For $$G(X) = X^{-1}$$, this is

\begin{equation}\label{eqn:convexOptimizationLecture3:480}
\begin{aligned}
(X + \Delta X)^{-1}
&=
\lr{ X^{1/2} (I + X^{-1/2} \Delta X X^{-1/2} ) X^{1/2} }^{-1} \\
&=
X^{-1/2} (I + X^{-1/2} \Delta X X^{-1/2} )^{-1} X^{-1/2}
\end{aligned}
\end{equation}

To be proven in the homework (for “small” A)

\begin{equation}\label{eqn:convexOptimizationLecture3:500}
(I + A)^{-1} \approx I – A.
\end{equation}

This gives

\begin{equation}\label{eqn:convexOptimizationLecture3:520}
\begin{aligned}
(X + \Delta X)^{-1}
&=
X^{-1/2} (I – X^{-1/2} \Delta X X^{-1/2} ) X^{-1/2} \\
&=
X^{-1} – X^{-1} \Delta X X^{-1},
\end{aligned}
\end{equation}

or

\begin{equation}\label{eqn:convexOptimizationLecture3:800}
\begin{aligned}
G(X + \Delta X)
&= G(X) + (D G) \Delta X \\
&= G(X) + (\spacegrad G)^\T \Delta X,
\end{aligned}
\end{equation}

so
\begin{equation}\label{eqn:convexOptimizationLecture3:820}
=
– X^{-1} \Delta X X^{-1}.
\end{equation}

The Taylor expansion of $$F$$ to second order is

\begin{equation}\label{eqn:convexOptimizationLecture3:840}
F(X + \Delta X)
=
F(X)
+
\textrm{Tr} \lr{ (\spacegrad F)^\T \Delta X}
+
\inv{2}
\lr{ (\Delta X)^\T (\spacegrad^2 F) \Delta X}.
\end{equation}

The first trace can be expressed as an inner product

\begin{equation}\label{eqn:convexOptimizationLecture3:860}
\begin{aligned}
\textrm{Tr} \lr{ (\spacegrad F)^\T \Delta X}
&=
\innerprod{ \spacegrad F }{\Delta X} \\
&=
\innerprod{ X^{-1} }{\Delta X}.
\end{aligned}
\end{equation}

The second trace also has the structure of an inner product

\begin{equation}\label{eqn:convexOptimizationLecture3:880}
\begin{aligned}
(\Delta X)^\T (\spacegrad^2 F) \Delta X
&=
\textrm{Tr} \lr{ (\Delta X)^\T (\spacegrad^2 F) \Delta X} \\
&=
\innerprod{ (\spacegrad^2 F)^\T \Delta X }{\Delta X},
\end{aligned}
\end{equation}

where a no-op trace could be inserted in the second order term since that quadratic form is already a scalar.

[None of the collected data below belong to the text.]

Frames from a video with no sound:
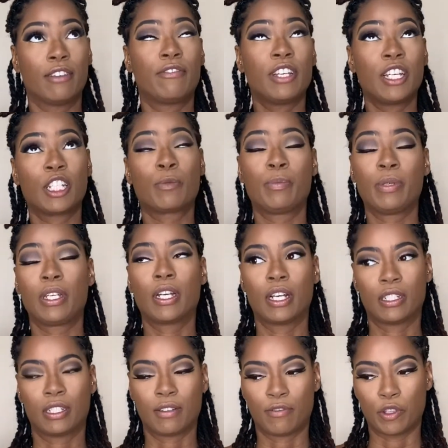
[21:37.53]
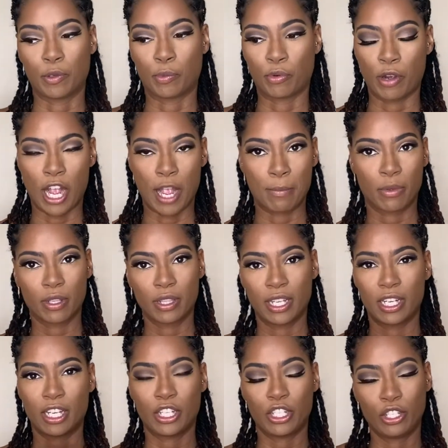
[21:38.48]
it's because of the primer
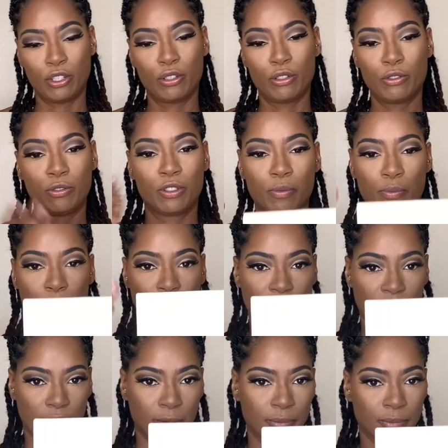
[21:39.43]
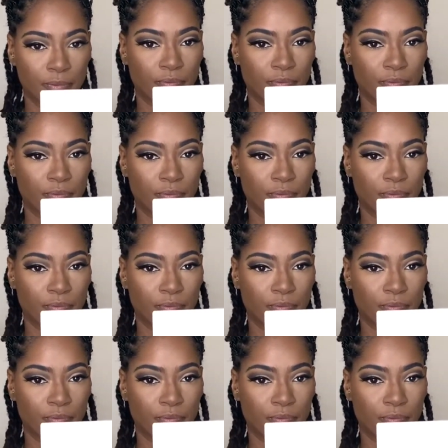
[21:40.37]
that I use, but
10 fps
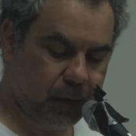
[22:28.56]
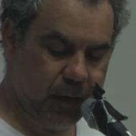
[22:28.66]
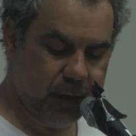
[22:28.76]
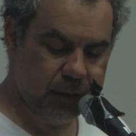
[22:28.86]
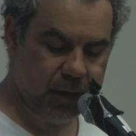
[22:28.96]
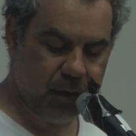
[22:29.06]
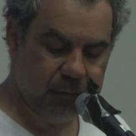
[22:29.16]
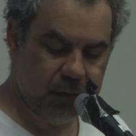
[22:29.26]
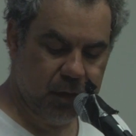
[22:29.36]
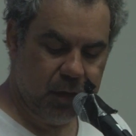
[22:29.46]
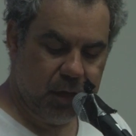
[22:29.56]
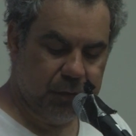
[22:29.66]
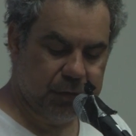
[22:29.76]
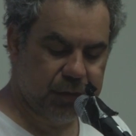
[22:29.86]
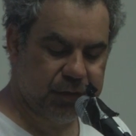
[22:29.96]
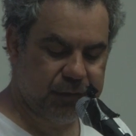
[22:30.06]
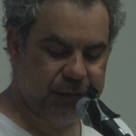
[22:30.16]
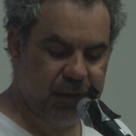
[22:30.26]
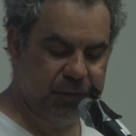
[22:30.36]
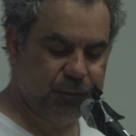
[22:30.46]
And it was a
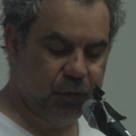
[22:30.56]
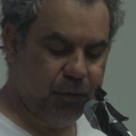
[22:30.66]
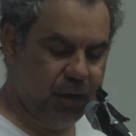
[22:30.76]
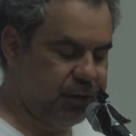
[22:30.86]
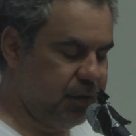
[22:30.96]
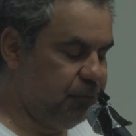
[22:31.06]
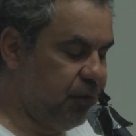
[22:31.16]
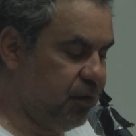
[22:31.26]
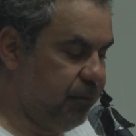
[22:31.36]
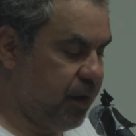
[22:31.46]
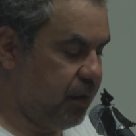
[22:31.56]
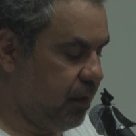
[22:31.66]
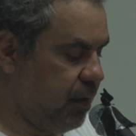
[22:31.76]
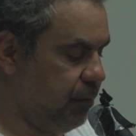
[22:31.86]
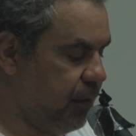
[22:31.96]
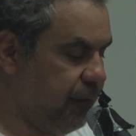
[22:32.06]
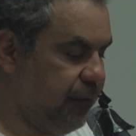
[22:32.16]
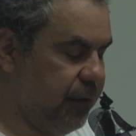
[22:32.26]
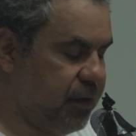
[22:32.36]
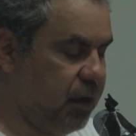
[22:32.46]
famous book by Tim Winton about
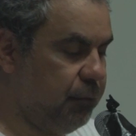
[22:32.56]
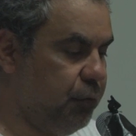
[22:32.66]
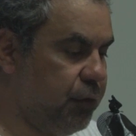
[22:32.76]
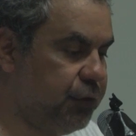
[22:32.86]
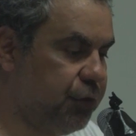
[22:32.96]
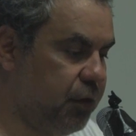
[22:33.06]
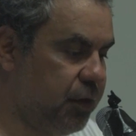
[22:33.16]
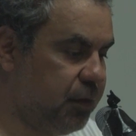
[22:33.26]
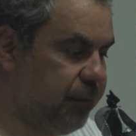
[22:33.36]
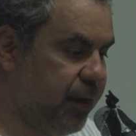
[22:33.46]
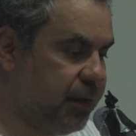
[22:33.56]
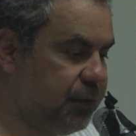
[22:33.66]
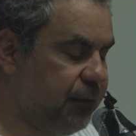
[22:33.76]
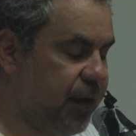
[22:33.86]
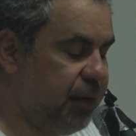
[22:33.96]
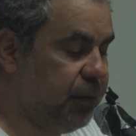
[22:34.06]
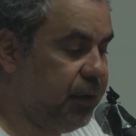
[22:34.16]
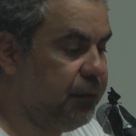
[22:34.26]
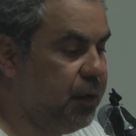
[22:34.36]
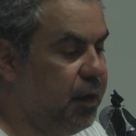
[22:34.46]
a young boy's journey and about his
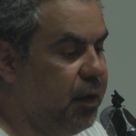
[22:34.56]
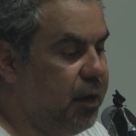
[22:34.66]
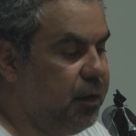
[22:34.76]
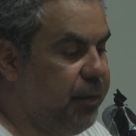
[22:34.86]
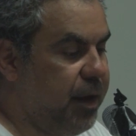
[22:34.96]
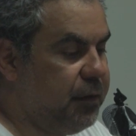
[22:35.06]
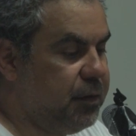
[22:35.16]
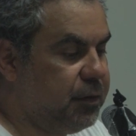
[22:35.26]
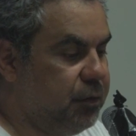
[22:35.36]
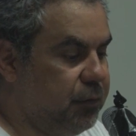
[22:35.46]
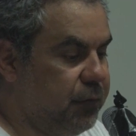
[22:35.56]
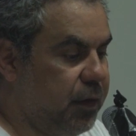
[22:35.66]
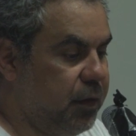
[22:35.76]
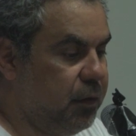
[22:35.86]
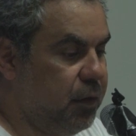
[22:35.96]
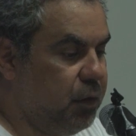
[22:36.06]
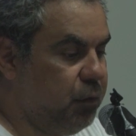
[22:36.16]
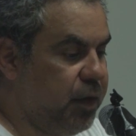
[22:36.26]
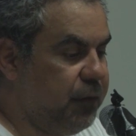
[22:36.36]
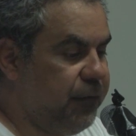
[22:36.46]
family and about this sort of
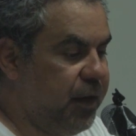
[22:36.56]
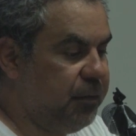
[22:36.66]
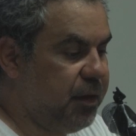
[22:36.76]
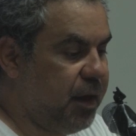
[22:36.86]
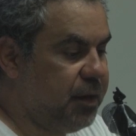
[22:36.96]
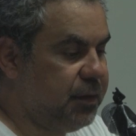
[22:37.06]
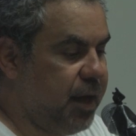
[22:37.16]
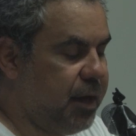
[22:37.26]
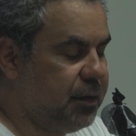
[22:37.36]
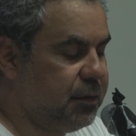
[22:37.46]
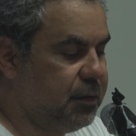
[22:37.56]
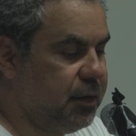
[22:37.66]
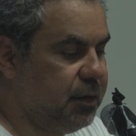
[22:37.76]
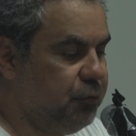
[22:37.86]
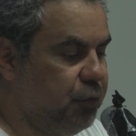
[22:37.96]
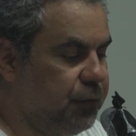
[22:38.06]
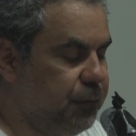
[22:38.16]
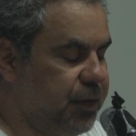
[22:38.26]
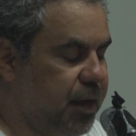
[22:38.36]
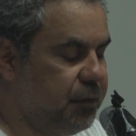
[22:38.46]
weird family that he has, and he moves
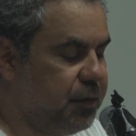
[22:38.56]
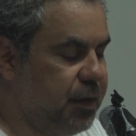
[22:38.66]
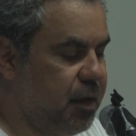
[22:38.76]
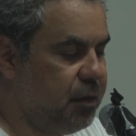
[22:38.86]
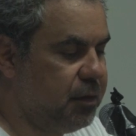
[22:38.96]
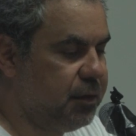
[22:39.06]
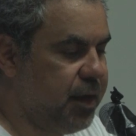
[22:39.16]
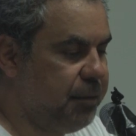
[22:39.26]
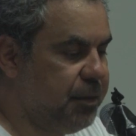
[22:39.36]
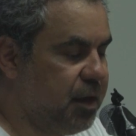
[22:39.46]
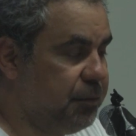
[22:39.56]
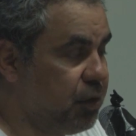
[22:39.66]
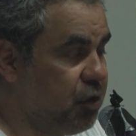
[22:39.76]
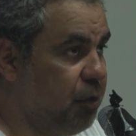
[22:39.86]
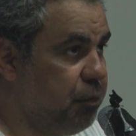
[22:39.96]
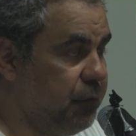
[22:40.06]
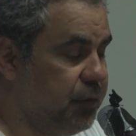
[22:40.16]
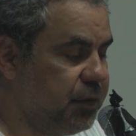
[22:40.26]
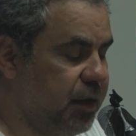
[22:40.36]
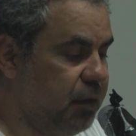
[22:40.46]
from town to town. His dad becomes a copper of
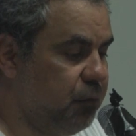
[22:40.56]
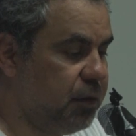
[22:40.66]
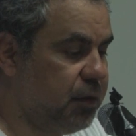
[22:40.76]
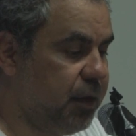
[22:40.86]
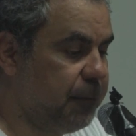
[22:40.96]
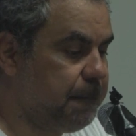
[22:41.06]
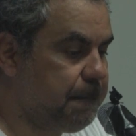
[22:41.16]
this town one day,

This $$(\spacegrad^2 F)^\T \Delta X$$ term has essentially been found implicitly by performing the linear variation of $$\spacegrad F$$ in $$\Delta X$$, showing that we must have

\begin{equation}\label{eqn:convexOptimizationLecture3:900}
\textrm{Tr} \lr{ (\Delta X)^\T (\spacegrad^2 F) \Delta X}
=
\innerprod{ – X^{-1} \Delta X X^{-1} }{\Delta X},
\end{equation}

so
\begin{equation}\label{eqn:convexOptimizationLecture3:560}
F( X + \Delta X) = F(X) +
\innerprod{X^{-1}}{\Delta X}
+\inv{2} \innerprod{-X^{-1} \Delta X X^{-1}}{\Delta X},
\end{equation}

or
\begin{equation}\label{eqn:convexOptimizationLecture3:580}
\log \det ( X + \Delta X) = \log \det X +
\textrm{Tr}( X^{-1} \Delta X )
– \inv{2} \textrm{Tr}( X^{-1} \Delta X X^{-1} \Delta X ).
\end{equation}

## Convex Sets

• Types of sets: Affine, convex, cones
• Examples: Hyperplanes, polyhedra, balls, ellipses, norm balls, cone of PSD matrices.

Definition: Affine set:

A set $$C \subseteq \mathbb{R}^n$$ is affine if $$\forall \Bx_1, \Bx_2 \in C$$ then

\begin{equation*}
\theta \Bx_1 + (1 -\theta) \Bx_2 \in C, \qquad \forall \theta \in \mathbb{R}.
\end{equation*}

The affine sum above can
be rewritten as

\begin{equation}\label{eqn:convexOptimizationLecture3:600}
\Bx_2 + \theta (\Bx_1 – \Bx_2).
\end{equation}

Since $$\theta$$ is a scaling, this is the line containing $$\Bx_2$$ in the direction between $$\Bx_1$$ and $$\Bx_2$$.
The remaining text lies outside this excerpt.